Несмотря на нелепость этого предложения, почти всем оно понравилось; один Фаддей возразил:

— Да как же его выпереть? — говорил он, — это тебе не зайца выгнать из лимана… А нечего сказать, славная бы штука вышла, — продолжал он, усмехаясь, так что легко можно было угадать по выражению его лица, что он живо представлял себе травлю черта, — если б того… выперти… да того… улю-лю!..

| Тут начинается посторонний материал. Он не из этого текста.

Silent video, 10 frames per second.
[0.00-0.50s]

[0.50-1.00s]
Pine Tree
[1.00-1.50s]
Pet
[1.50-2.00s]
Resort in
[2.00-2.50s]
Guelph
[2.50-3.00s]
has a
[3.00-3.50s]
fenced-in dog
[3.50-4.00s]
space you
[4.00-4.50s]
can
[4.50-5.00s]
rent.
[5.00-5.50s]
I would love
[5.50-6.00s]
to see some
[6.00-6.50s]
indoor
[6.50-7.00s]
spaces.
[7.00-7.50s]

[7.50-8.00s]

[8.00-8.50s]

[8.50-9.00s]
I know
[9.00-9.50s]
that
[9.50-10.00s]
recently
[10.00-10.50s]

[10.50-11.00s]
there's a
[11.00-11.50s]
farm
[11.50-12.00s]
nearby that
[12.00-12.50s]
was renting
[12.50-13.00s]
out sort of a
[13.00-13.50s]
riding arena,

— Да! знатная бы штука была! — подхватила дворня, расходясь, и каждый унес в своем воображении дивную и еще невиданную картину травли черта.

Федор отправился в свою хату, и я проводил его до ворот.

— Правду ли говорил Фома? — спросил я Федора.

— Чистую правду, — отвечал он, — тогда и суд выезжал, — потрошили Омельку.

— И что же? нашли, небось, черта?

— Как же; лекарь его намотал на палочку и спрятал в банку с спиртом.

— Да ты видел??

— Как же, все видели.

— Какой же он?!

— Как гадина, только длинный, предлинный, и все коленцы да коленцы. Видно, Кудла его-то пошарпала.